Click to review a video of the protests in Hazara.

Zahid Ahmed Shahab, Pakistan Local Correspondent. 12 May 2010

Comments

Péter on May 12, 2010, 12:48 p.m.

Dear Zahid, What is the reason for adding the name "Khyber" to Pakhtunkhwa in your view? Could you elaborate on this? I heard all sorts of explanations. One was that Khyber might be fore-casting a future addition to Khyber-Pakhtunkhwa of FATA areas, including the Khyber there. Does this have any basis? As an outsider I find it tough to grasp the meaning of these developments, so if my question is naive somehow, forgive me for that. Many thanks for your answer in advance. Regards, Péter

Zahid Shahab Ahmed on May 13, 2010, 12:47 a.m.

Dear Peter, Thanks a lot for a very interesting question! Actually, alternatives of the name initially included Pashtunistan, Pakhtunkhwa and Afghania but there was a huge criticism on “Afghania” considering that this might lead to secessionism considering ANP has been having close ties with regimes in Afghanistan. There were a few other options too to resolve the dispute over renaming, such as Neelab, Nuristan, Darul Islam (the land of Islam) and Abaseen (the local name of the Indus River). Ultimately, once “Khyber” added to “Pakhtunkhwa” then PML-N agreed to compromise but PML-Q continued to have reservations over “Khyber Pakhtunkhwa”. It is important to mention that PML-N won 66 seats in the national assembly in the 2008 general elections therefore it was important to make sure that this particular party agrees to the new name. On the other, PML-Q won 38 seats in the national assembly. Anyways, “Khyber” refers to Khyber Pass, which is a mountain pass linking Pakistan and Afghanistan. Khyber Pass is actually in the Khyber Agency of Federally Administered Tribal Areas (FATA) of Pakistan. Therefore, “Khyber” if refers to Khyber Pass is not part of the province renamed and this very fact continues to make the new name still controversial. However, according to my understanding Khyber’s addition is not to merge FATA into Khyber Pakhtunkhwa in the near on distant though that could be one of the intentions at the central government level but at the provincial level this wasn’t the aim of this endeavour. As you might have observed that many alternatives were discussed just to reach a consensus at the provincial and central government levels to get an approval on giving identity to the local people, and for me it was indeed a political movie to reach an agreement by adding “Khyber” to an initially proposed name (Pakhtunkhwa). Nevertheless, “Khyber Pakhtunkhwa” is considered as an important achievement giving an identity to the majority living in the province.

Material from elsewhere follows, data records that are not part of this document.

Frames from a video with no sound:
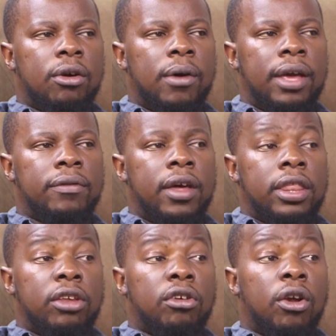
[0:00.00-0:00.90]
your wife
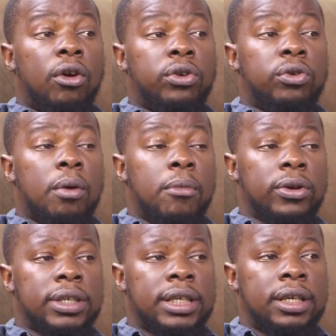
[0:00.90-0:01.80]
that you're loyal to your
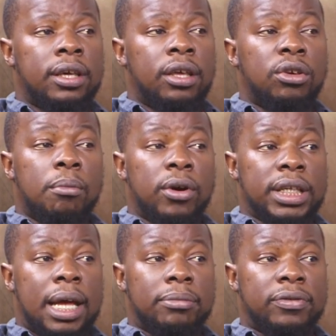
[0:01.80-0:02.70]
boss. Your
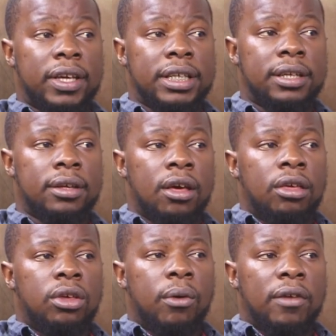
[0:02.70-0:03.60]
boss comes first.
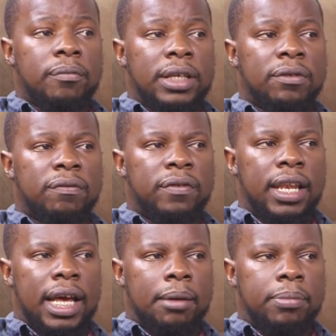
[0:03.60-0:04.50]
Your wife must
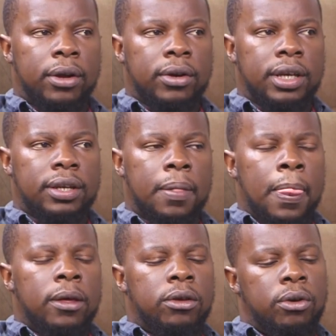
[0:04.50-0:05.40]
feel like a priority.
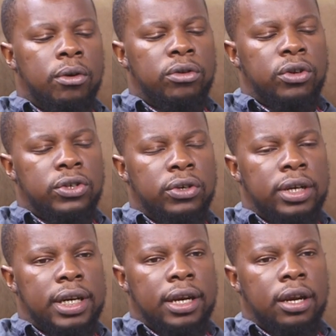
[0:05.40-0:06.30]
You know, your
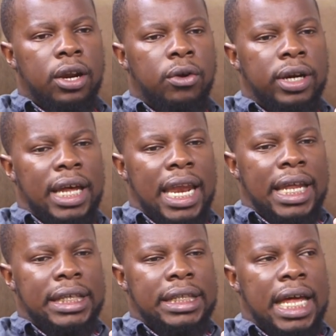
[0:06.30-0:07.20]
children don't
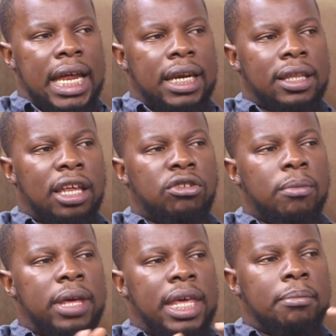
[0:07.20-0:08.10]
understand that
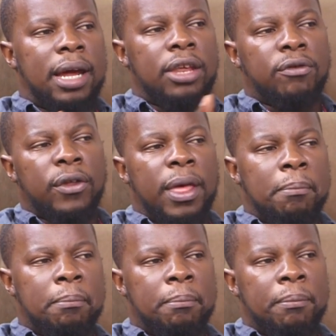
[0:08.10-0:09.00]
you're making money for them.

With best wishes, Zahid

Rauf on May 17, 2010, 11:46 a.m.

Good work Zahid sahib, Agree with your analysis that situation demands maturity from all political parties as we cannot afford yet another conflict amongst the many. Rauf

Zahid Shahab Ahmed on May 17, 2010, 1:18 p.m.

I interviewed, Ms. Mossarat Qadeem of Khyber Pakhtunkhwa and the executive director of PAIMAN Alumni Trust to explore more about the issue of renaming the NWFP, and the following is what she shared: “I personally feel that the word ‘Khyber’ should not have been added to it as FATA is not a part of the province. Besides, like other provinces the existence of a particular ethnic majority the Pukhtuns should have been acceptable to the establishment after 62 years. Instead of Khyber they should have added Hazara to it to the satisfaction of another ethnic group living in the province avoiding inter-ethnic conflict and hatred”.